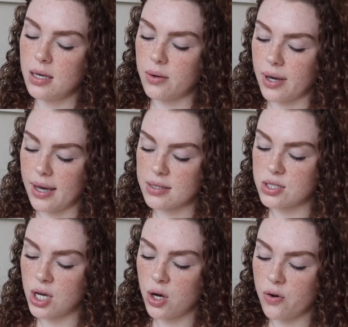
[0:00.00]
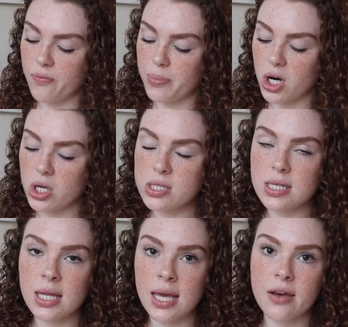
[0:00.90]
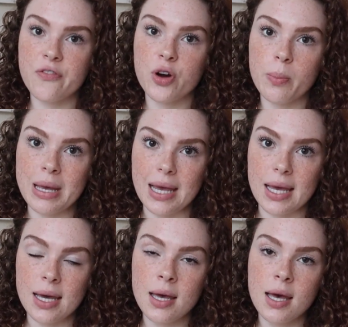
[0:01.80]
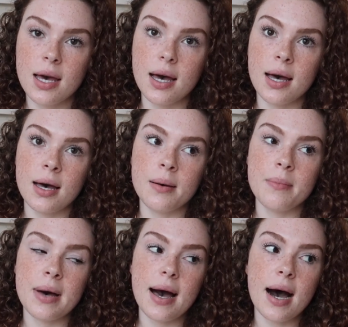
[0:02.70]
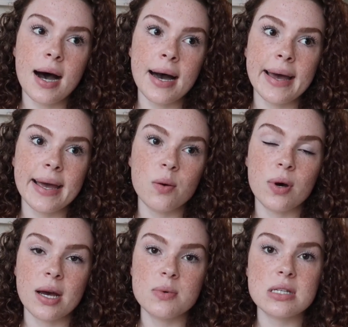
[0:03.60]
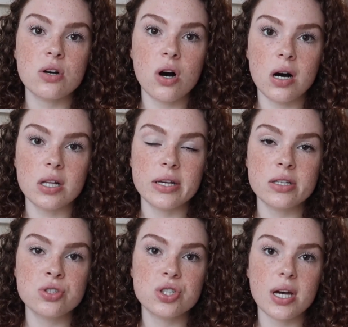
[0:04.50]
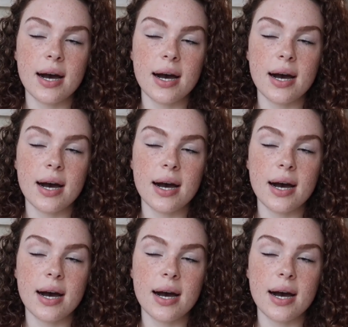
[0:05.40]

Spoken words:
Okay, so personally for me, when I was in college,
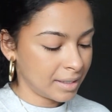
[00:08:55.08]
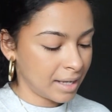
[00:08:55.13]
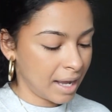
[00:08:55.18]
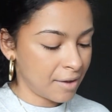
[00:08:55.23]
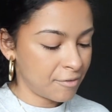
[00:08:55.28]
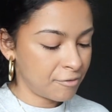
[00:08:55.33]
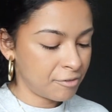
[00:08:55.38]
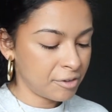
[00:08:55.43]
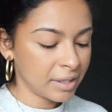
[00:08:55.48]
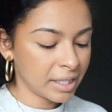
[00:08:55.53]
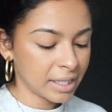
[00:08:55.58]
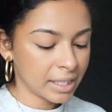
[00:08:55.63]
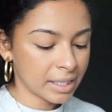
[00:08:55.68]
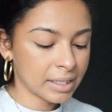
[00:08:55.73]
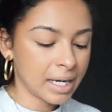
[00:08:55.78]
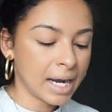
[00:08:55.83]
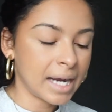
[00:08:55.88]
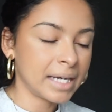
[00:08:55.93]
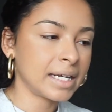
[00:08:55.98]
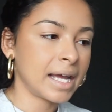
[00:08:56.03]
I feel like it
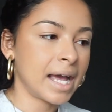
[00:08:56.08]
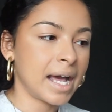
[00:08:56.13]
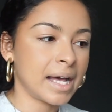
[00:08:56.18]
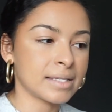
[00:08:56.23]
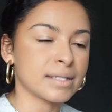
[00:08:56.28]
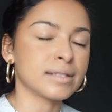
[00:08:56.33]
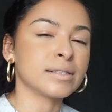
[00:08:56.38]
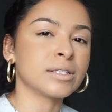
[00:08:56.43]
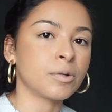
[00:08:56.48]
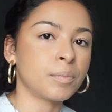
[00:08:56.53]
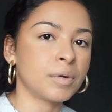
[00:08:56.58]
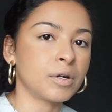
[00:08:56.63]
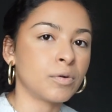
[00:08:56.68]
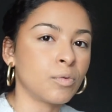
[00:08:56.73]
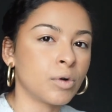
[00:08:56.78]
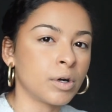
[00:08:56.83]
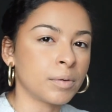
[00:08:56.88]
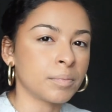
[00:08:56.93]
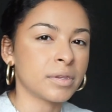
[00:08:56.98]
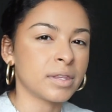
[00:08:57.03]
kind of has a little bit of
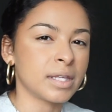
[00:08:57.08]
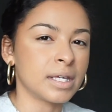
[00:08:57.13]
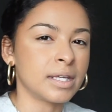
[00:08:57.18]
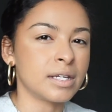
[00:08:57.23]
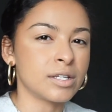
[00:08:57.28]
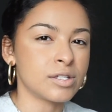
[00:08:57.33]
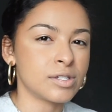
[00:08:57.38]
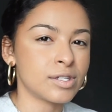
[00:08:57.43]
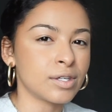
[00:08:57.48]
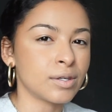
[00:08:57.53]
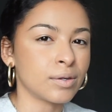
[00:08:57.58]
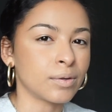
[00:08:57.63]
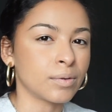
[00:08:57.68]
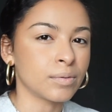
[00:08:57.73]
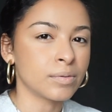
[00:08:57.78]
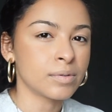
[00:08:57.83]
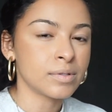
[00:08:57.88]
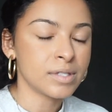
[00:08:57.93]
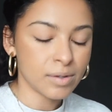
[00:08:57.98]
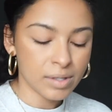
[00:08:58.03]
warmth in it
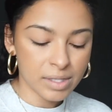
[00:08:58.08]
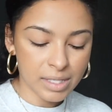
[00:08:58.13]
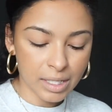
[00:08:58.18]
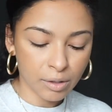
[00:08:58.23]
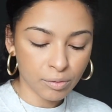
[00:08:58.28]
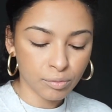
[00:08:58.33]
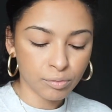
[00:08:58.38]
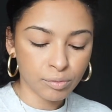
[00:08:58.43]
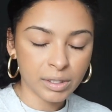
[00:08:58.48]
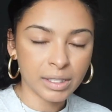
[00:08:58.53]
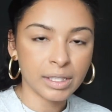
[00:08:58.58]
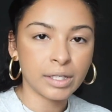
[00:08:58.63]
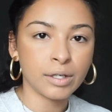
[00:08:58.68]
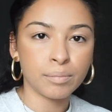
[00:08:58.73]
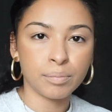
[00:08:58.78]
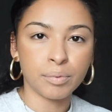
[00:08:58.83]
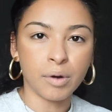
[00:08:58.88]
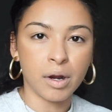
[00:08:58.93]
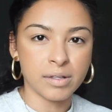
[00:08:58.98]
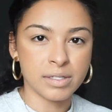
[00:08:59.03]
too. So it's like a really
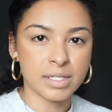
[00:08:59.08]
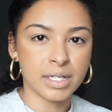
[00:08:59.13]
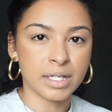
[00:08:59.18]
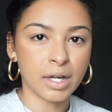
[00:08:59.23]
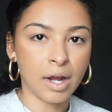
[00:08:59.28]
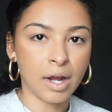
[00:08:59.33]
good bronzing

----------

For this exercise, transcribe exactly the part of the records above that opens with the line containing "[00:08:57.88]" and closes with the one containing "[00:08:59.08]". Pictures are not part of the copy.

Exercise solution:
[00:08:57.88]
[00:08:57.93]
[00:08:57.98]
[00:08:58.03]
warmth in it
[00:08:58.08]
[00:08:58.13]
[00:08:58.18]
[00:08:58.23]
[00:08:58.28]
[00:08:58.33]
[00:08:58.38]
[00:08:58.43]
[00:08:58.48]
[00:08:58.53]
[00:08:58.58]
[00:08:58.63]
[00:08:58.68]
[00:08:58.73]
[00:08:58.78]
[00:08:58.83]
[00:08:58.88]
[00:08:58.93]
[00:08:58.98]
[00:08:59.03]
too. So it's like a really
[00:08:59.08]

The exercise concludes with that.